“[There is a] huge entry barrier to the geospatial industry, and that is where CloudEO wants to change things,” said Manfred Krischke, co-founder and CEO of CloudEO. “It is very much about using specific technology, which allows entrepreneurs to establish new business models.
”CloudEO is pioneering the idea of a “virtual constellation” where customers can search for geospatial products from a variety of providers in one place. If a product is not available, customers can request it, and CloudEO will “play matchmaker” by going to individual suppliers on their behalf. As can be derived from the name, the company uses a cloud-based working space to aggregate various geospatial products.
“If they can get enough people contributing their imagery to it, and if they can get enough ’apps’ developed, then there is demand for the imagery and more people will submit imagery,” said Edward Jurkevics, an analyst at Chesapeake Analytics Corp. “There is this network effect if you can get this cycle going. It may be that the bootstrapping is tricky, but I think that if you can get that done you can have a good business model.”
On the data side of its business, CloudEO has imagery from Airbus Defence and Space, Deimos Imaging and Imagesat. The company also has an agreement with Aerogrid, the largest supplier of aerial photography in Europe, and an Original Equipment Manufacturer (OEM) license agreement with Google that allows for full use of the map engine and Google Application Programming Interface (API) for publishing services. The beta release includes products from companies like EOMAP, DMCii, and others.
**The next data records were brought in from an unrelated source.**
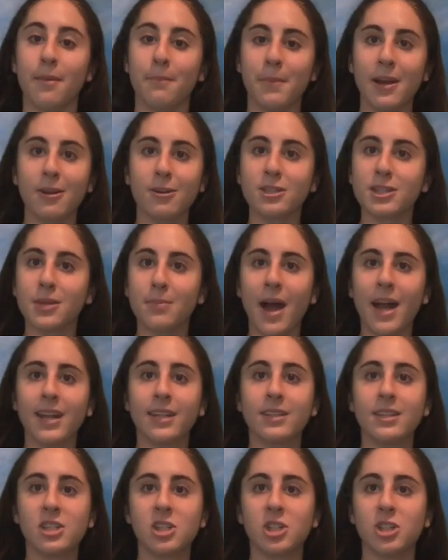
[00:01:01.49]
the
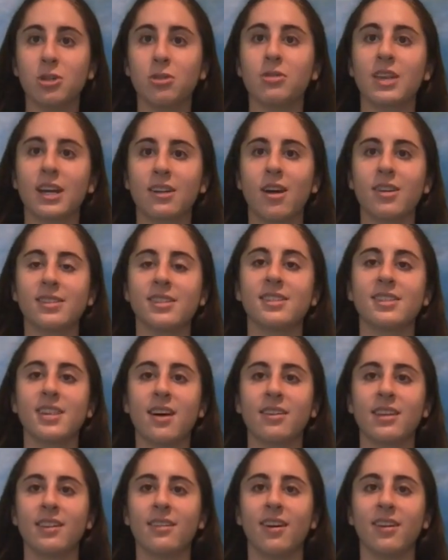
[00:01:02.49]
meristematic tissue that causes
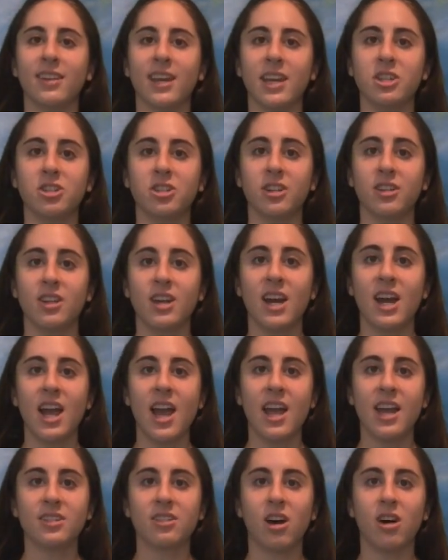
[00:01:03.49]
cell elongation.
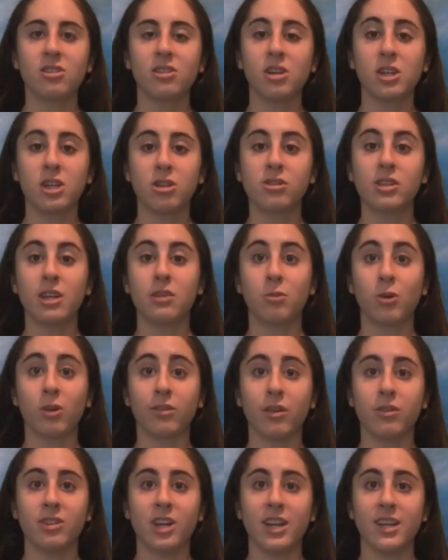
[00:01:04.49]
It is also used in
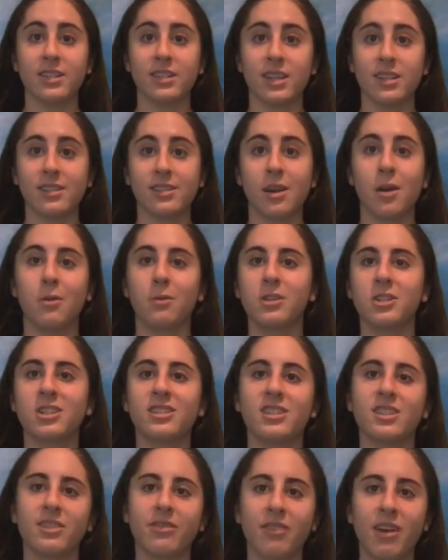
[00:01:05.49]
morphogenesis, which
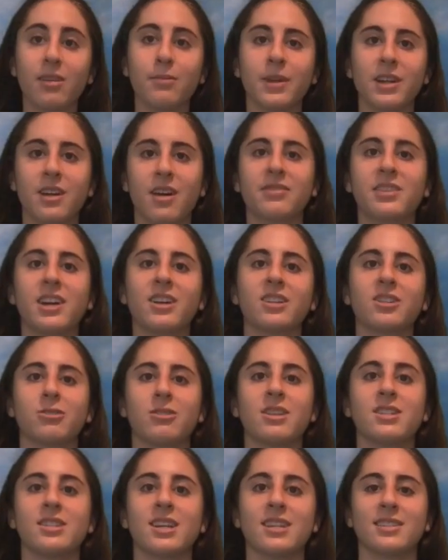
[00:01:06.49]
is the development of
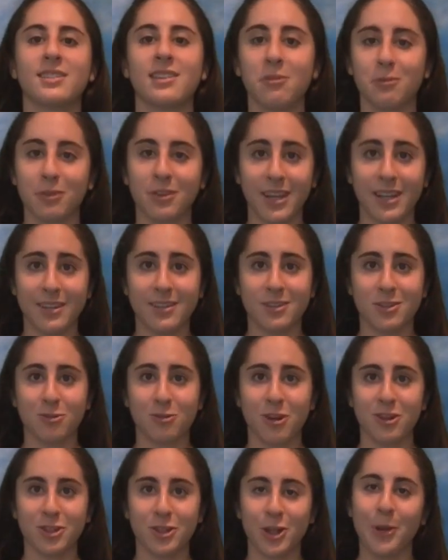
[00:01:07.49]
characteristics that relate to
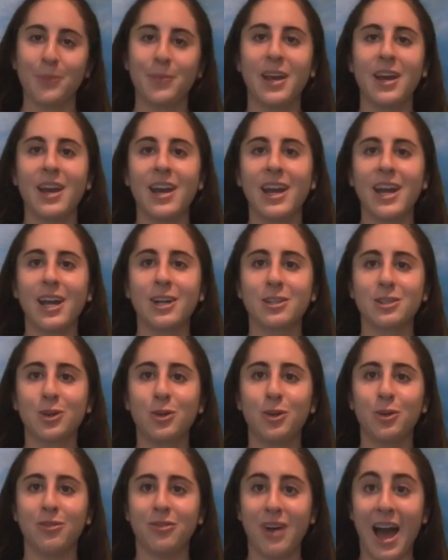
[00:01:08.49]
structure. Here's a
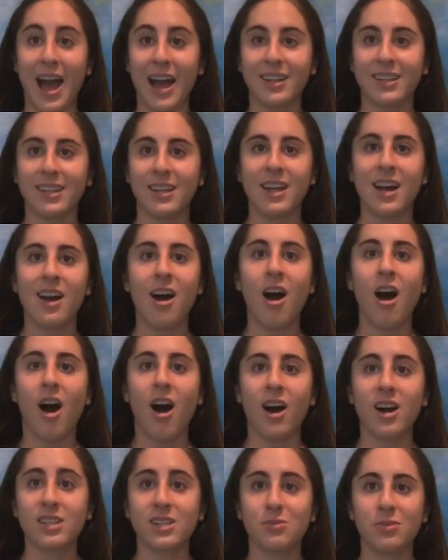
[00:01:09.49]
cool fact.
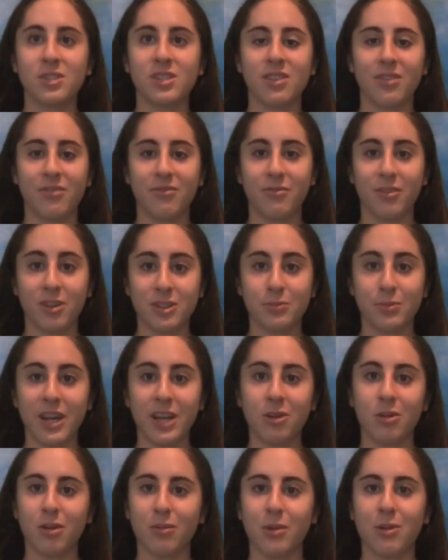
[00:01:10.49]
Auxin was the first
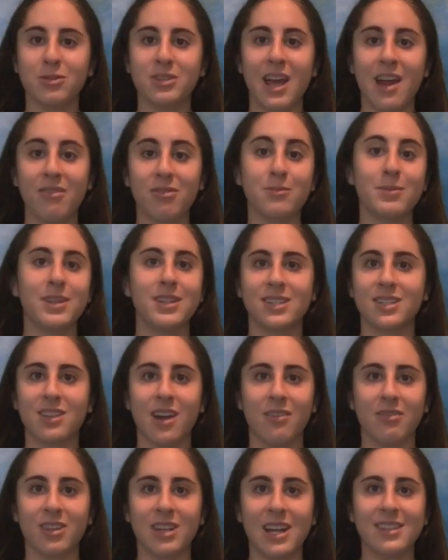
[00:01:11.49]
plant hormone to ever be
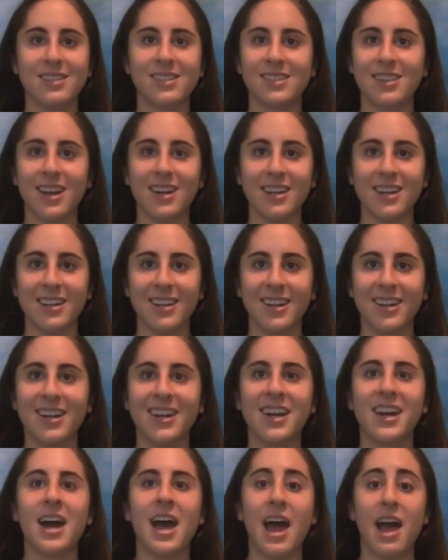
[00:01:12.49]
discovered and studied.
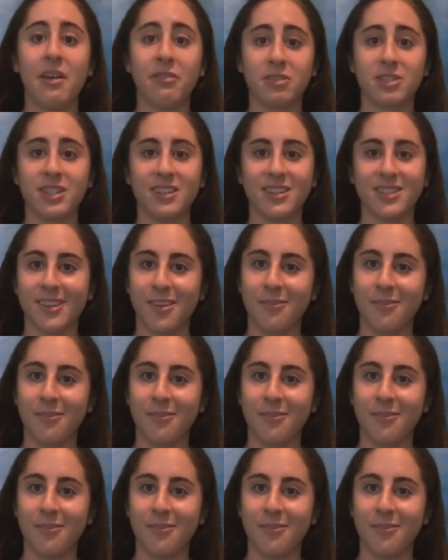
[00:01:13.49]
Ever seen a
“We now have a critical mass,” said Manfred. “We can, or the service provider can find on our platform everything from very high-resolution imagery to base data like digital elevation models.”
“There is an influx of geospatial imagery, which will be added over the coming years because of the proliferation of CubeSats,” added Ilya Golubovich, CloudEO investor and founding partner of I2BF Global Ventures. “There will be a huge demand for new tools to analyze this imagery. Eventually there is going to be a big data problem, and CloudEO is one of the tools to solve that problem. It’s not just the big companies that are expanding their constellations to provide better and more prolific geospatial data, but it’s also about the newcomers like Skybox, Planet Labs and Dauria Aerospace that are going to be launching cheaper satellites that can produce very high quality data.”
The CloudEO marketplace includes products across the spectrum for geospatial information services, not limited exclusively to imagery. Many Geographic Information System (GIS) applications are very granular and market specific, and CloudEO is working to bring analysts onboard as well. Often, projects in GIS are very specialized and need refined expertise on the number-crunching side. The effect this will have on larger verticals, such as the government or oil and gas that often have well-established providers already, is yet to be known.
“From the investor side, it was one question of due diligence for us,” said Golubovich. “What about the titans of the industry? At the end of the day the conclusion we came to was that CloudEO doesn’t cannibalize or compete with DigitalGlobe and the like companies, necessarily. CloudEO is a potential additional revenue channel to what they already are doing.”
Software companies that provide information on CloudEO will receive revenue from any products made using their imagery or analytics. Service developers can work on the platform, but cannot take anything away without first going through a purchase checkout. With the combination of new smaller imaging satellites and the increasing prevalence of digital services, CloudEO expects its platform to enable many new services as the applications for GIS grow.
“Our belief is that 80 percent of value in this industry is added on the ground, not in space,” said Golubovich. “CloudEO is an essential part of building the applications.”